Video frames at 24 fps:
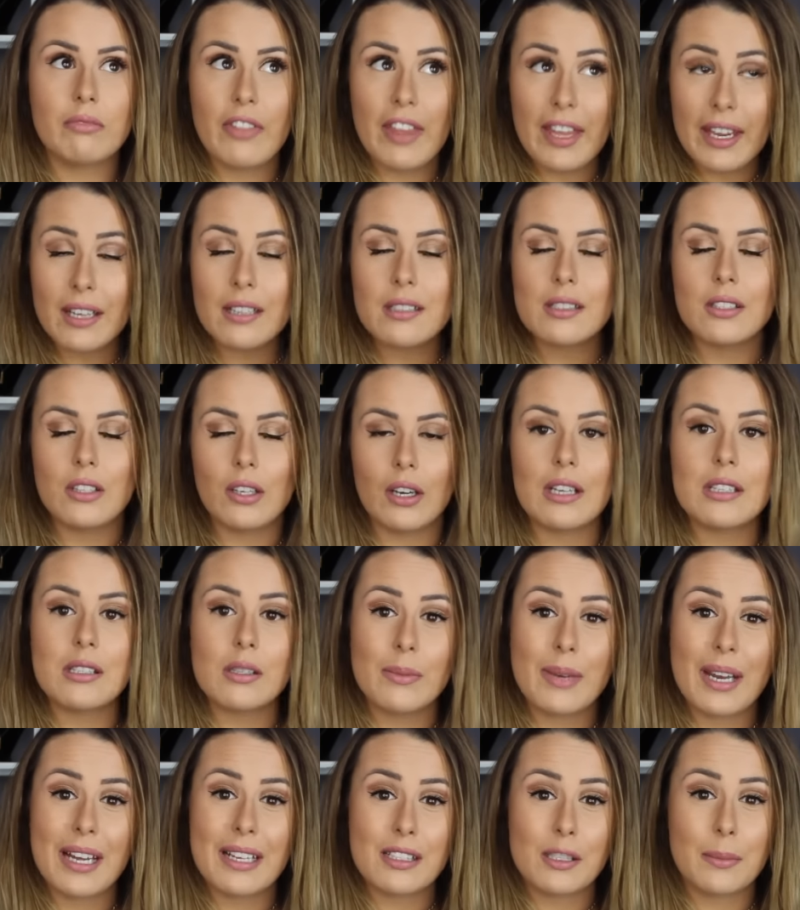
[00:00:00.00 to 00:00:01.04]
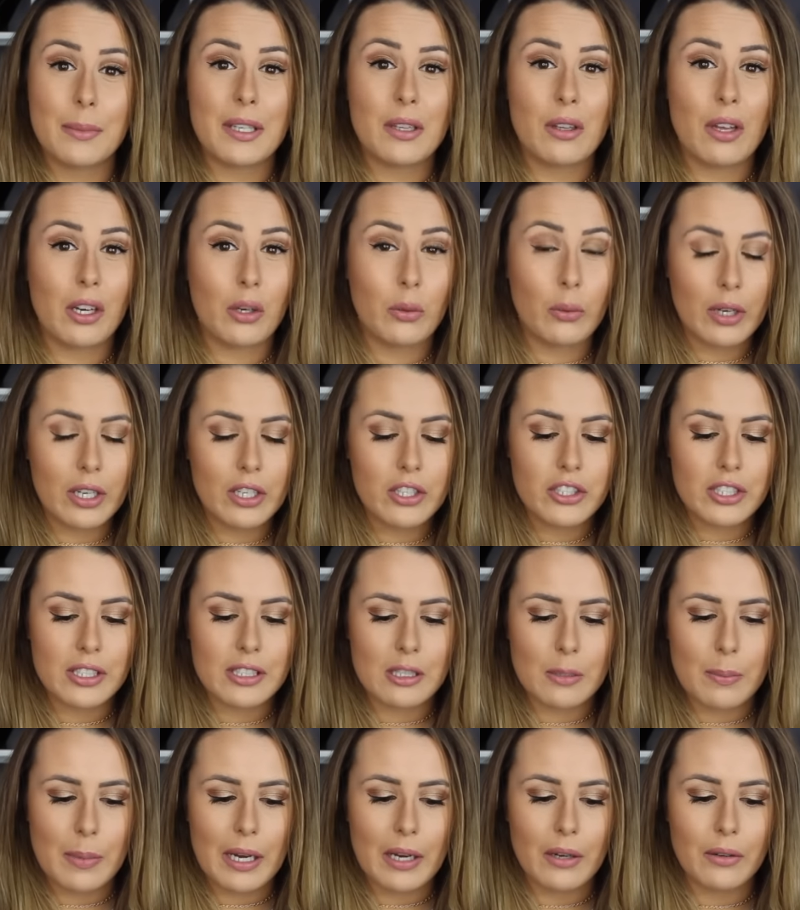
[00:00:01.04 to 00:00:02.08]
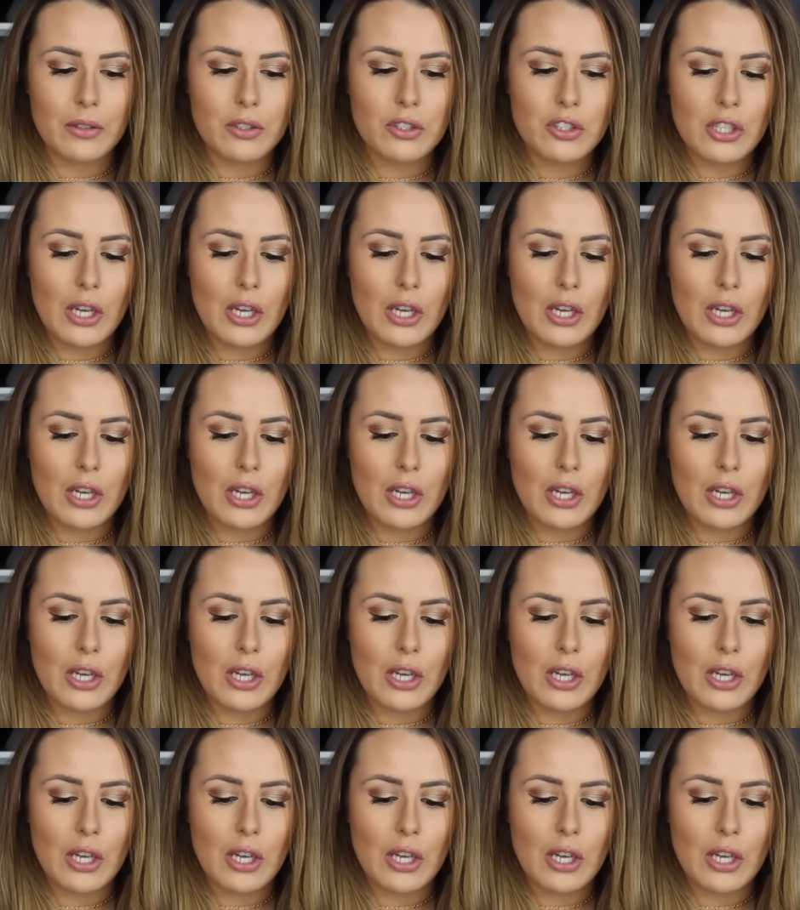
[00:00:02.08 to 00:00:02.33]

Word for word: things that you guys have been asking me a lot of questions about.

--

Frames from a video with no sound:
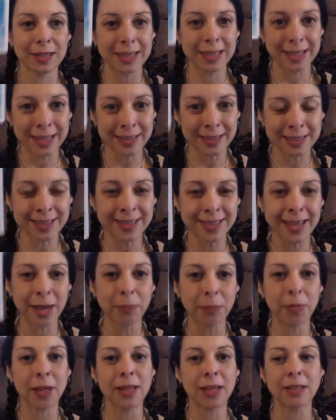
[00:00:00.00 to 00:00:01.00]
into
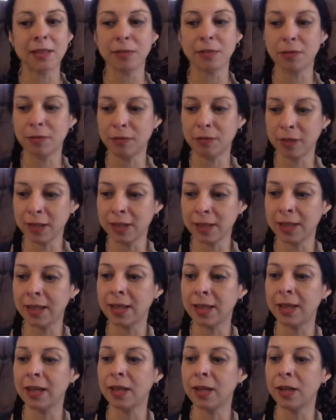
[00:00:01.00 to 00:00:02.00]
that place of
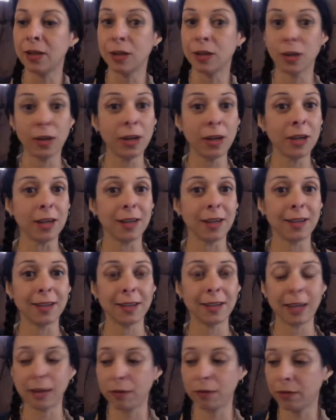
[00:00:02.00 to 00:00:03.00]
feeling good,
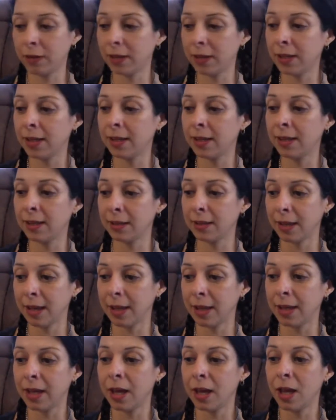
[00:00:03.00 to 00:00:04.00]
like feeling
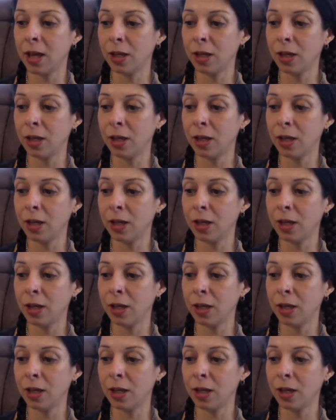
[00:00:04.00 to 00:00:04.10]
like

--

## Assigned task
Only the lines between the one with "Video frames at" and the one with "Word for word: things", those two included, get copied from the material above. Keep it exact and free of pictures.

## Result of the exercise
Video frames at 24 fps:
[00:00:00.00 to 00:00:01.04]
[00:00:01.04 to 00:00:02.08]
[00:00:02.08 to 00:00:02.33]

Word for word: things that you guys have been asking me a lot of questions about.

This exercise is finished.